Dagny Holle; Mark Obermann


Curr Opin Neurol. 2014;27(3):332-336. 

In This Article

Abstract and Introduction


Purpose of review Little is known about most disorders classified as rare primary headaches. This review summarizes current knowledge about clinical presentation, pathophysiology, epidemiology and treatment options of rare headache disorders. Increasing public awareness on the different types of rare primary headache disorders may lead to more research and better patient identification and treatment.

Recent findings The International Headache Society updated the classification criteria for primary headache disorders adding some clinical entities and moving others to different parts of the classification.

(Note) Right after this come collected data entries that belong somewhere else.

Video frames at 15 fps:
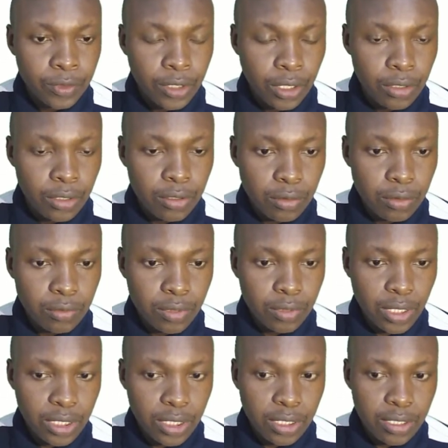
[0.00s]
So
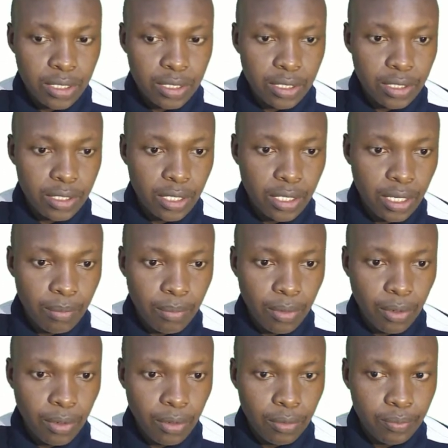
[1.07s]
that is the
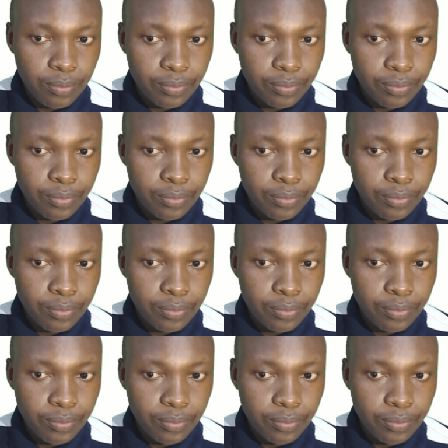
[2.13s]
table.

Summary Neuroimaging should be performed in all patients suspected to suffer from rare primary headache to rule out secondary causes of headache. Indometacin might have a good therapeutic effect in some of these headache entities, but larger randomized controlled trials are missing.

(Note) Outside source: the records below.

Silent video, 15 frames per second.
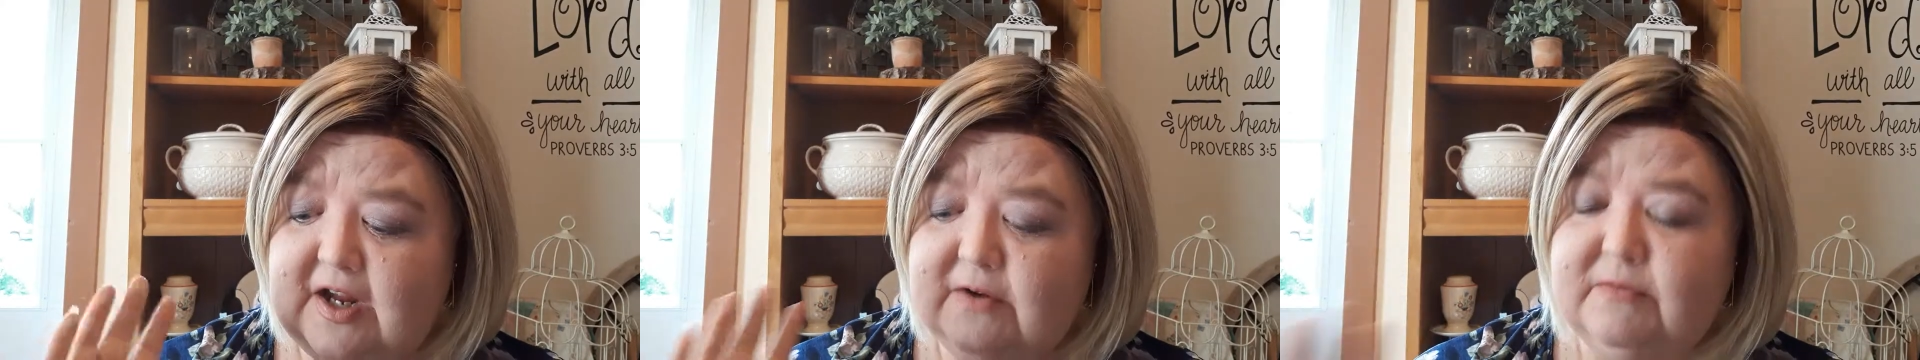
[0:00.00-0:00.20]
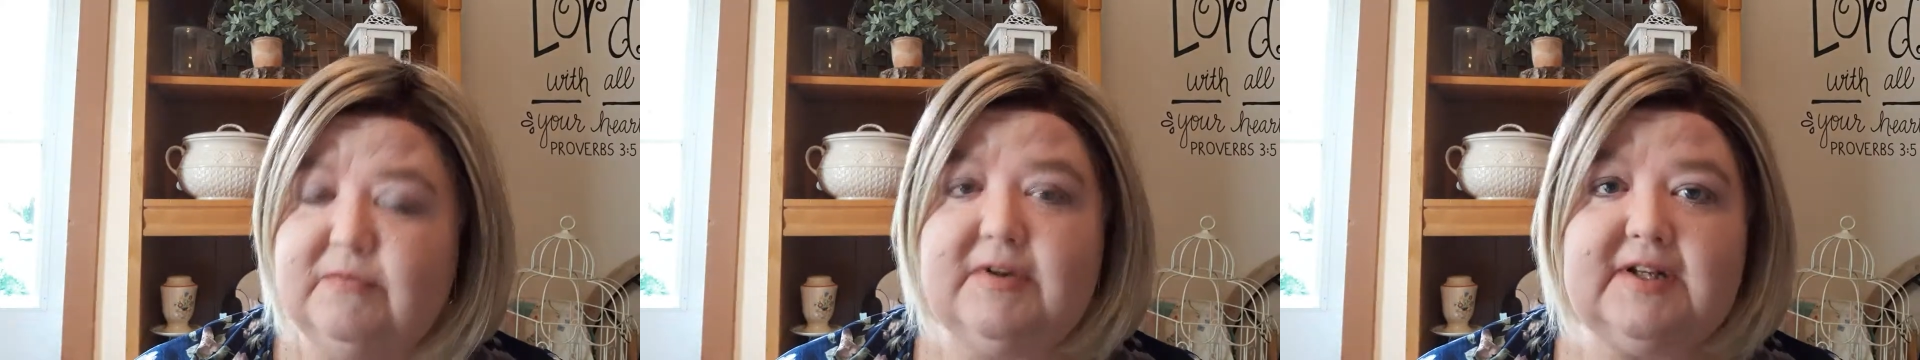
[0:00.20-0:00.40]

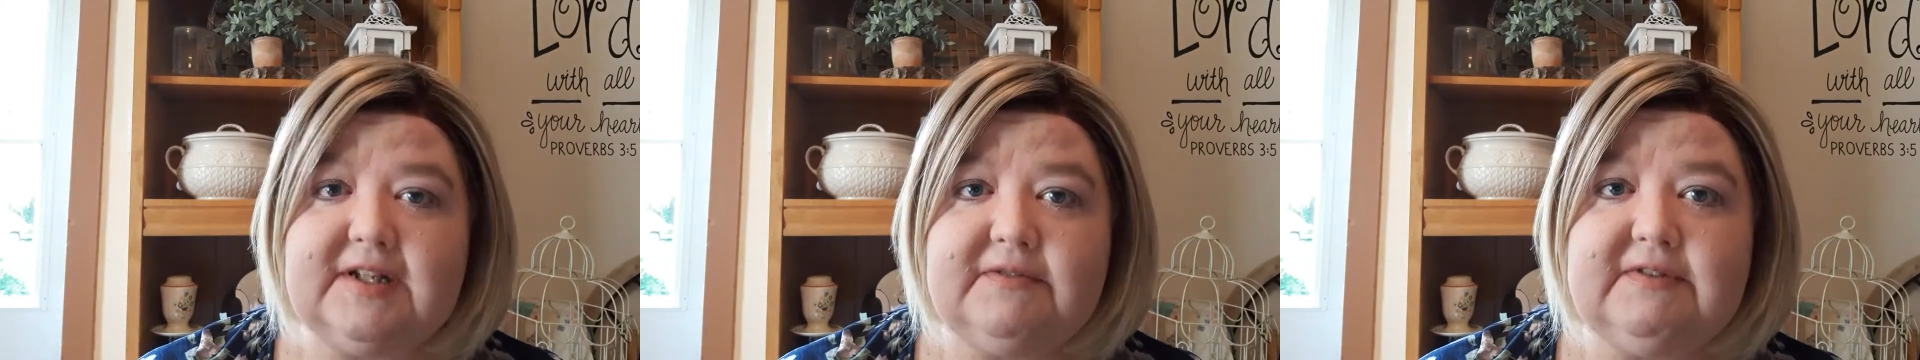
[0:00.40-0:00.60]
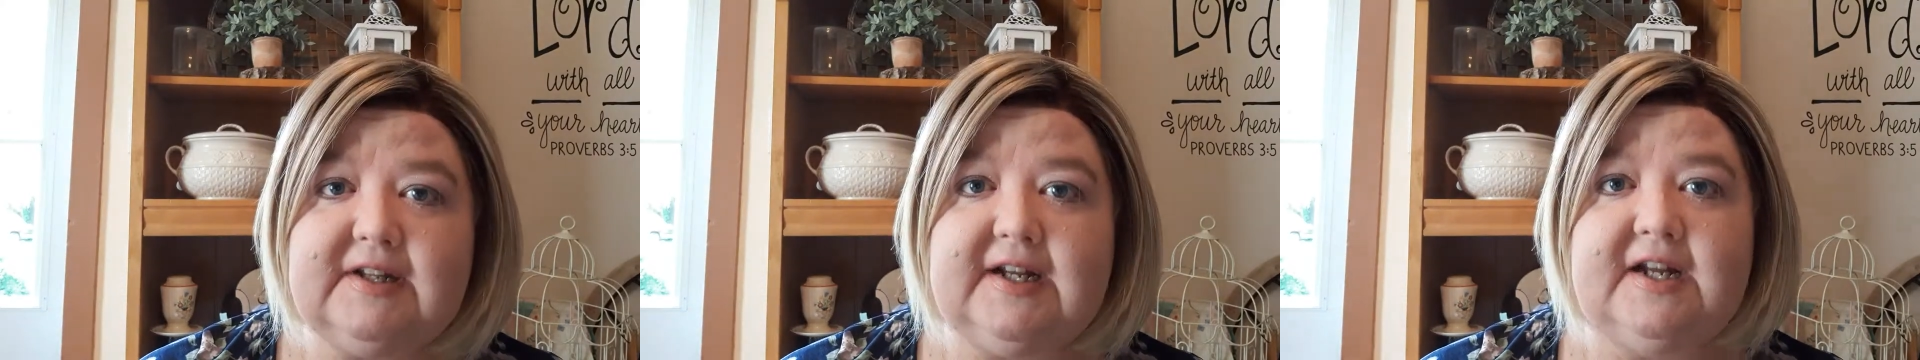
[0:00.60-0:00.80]
Really,
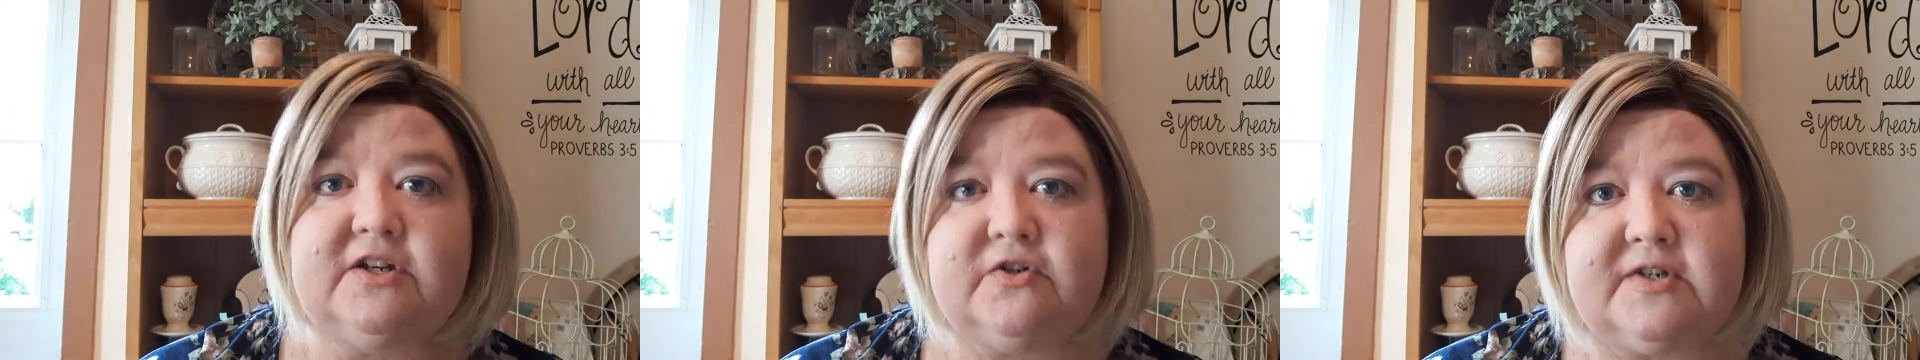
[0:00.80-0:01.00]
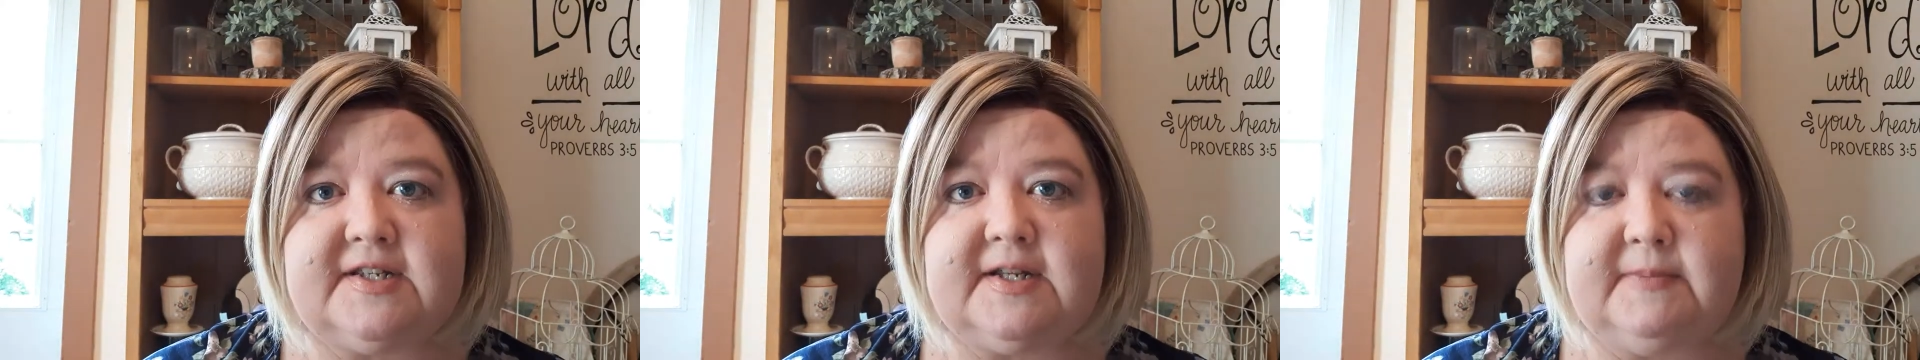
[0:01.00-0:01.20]
really
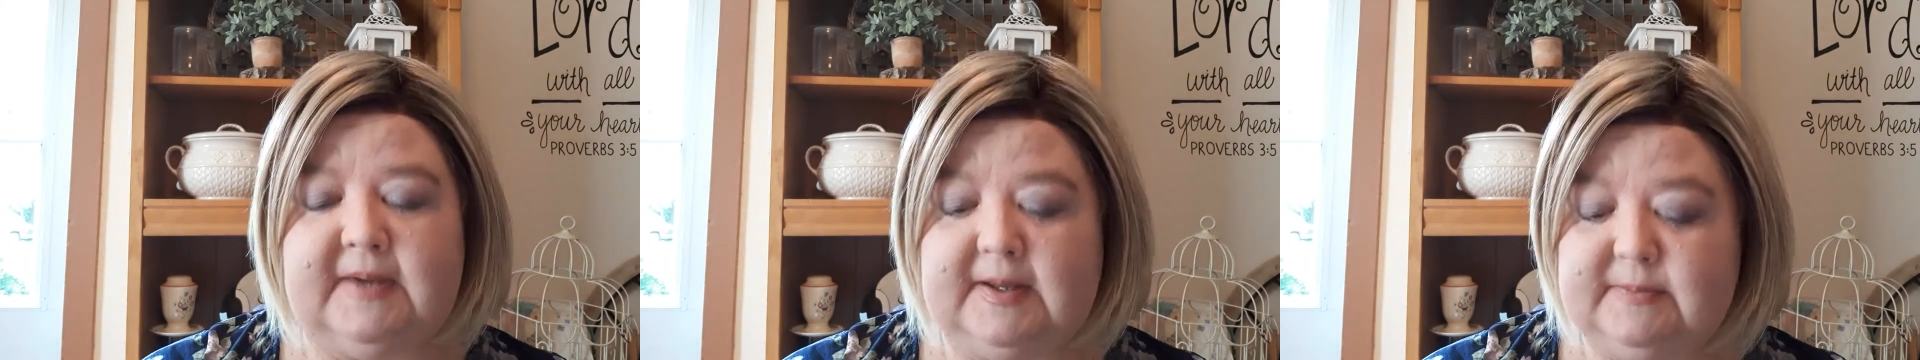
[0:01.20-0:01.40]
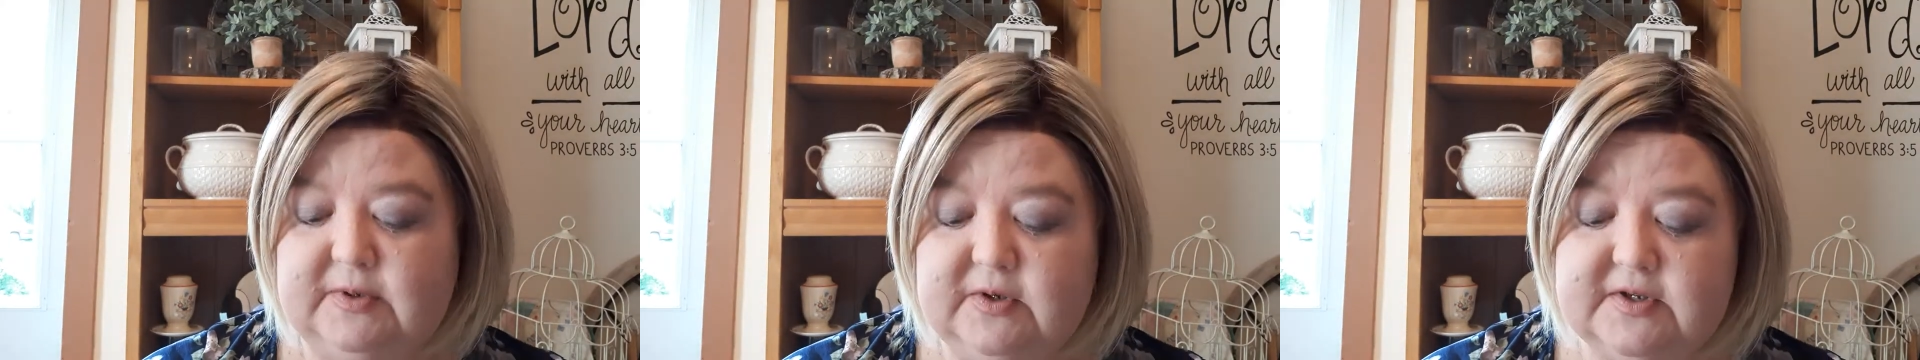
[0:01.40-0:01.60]
interesting
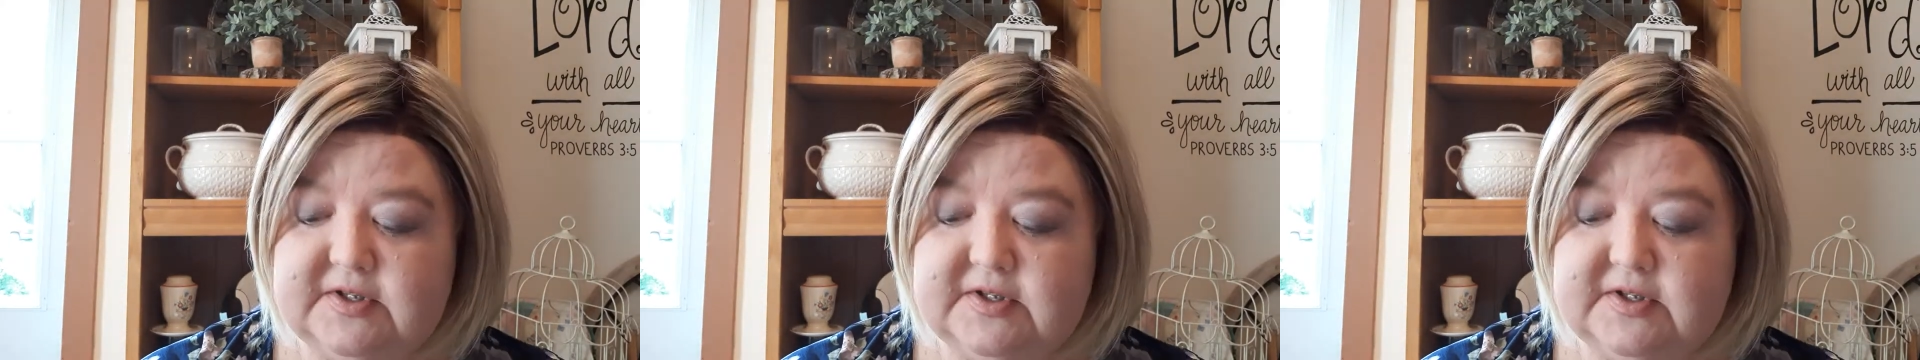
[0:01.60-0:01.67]
people.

Headache disorders are considered to be rare when the prevalence in the general population is below 1% or unknown but regarded as uncommon. In Europe, a rare disorder is defined as disease not affecting more than five people in 10 000 persons in the general population. For most rare primary headache disorders, the true prevalence remains unknown or relies on case reports in the literature or small cohorts collected from tertiary headache centres. These headaches are partly summarized in Part one, Chapter 4, of the International Classification of Headache Disorders (ICHD; Other primary headaches, Table 1). In 2013, the new ICHD-3 was introduced as a beta version to be field tested in the real world.[1] Incorporation into the International Classification of Diseases (ICD-11) is planned in the future. Some of these disorders were promoted primary headaches or reclassified in the new headache classification. Nummular headache, for example, was promoted from the appendix of ICHD-2 as more and more evidence emerged that it should be regarded as primary headache. Cold-stimulus headache and external-pressure headache were moved from Chapter 13, and hemicrania continua was finally classified as trigeminal-autonomic cephalalgia (TAC) and moved to Chapter 3, Table 1.

Most of these headaches may also present as secondary headaches and need special consideration in everyday clinic and emergency department settings. Cerebral imaging is mandatory in most cases and the definite diagnosis and classification as primary headache disorder should be made only after careful exclusion of symptomatic origin of presenting headache symptoms.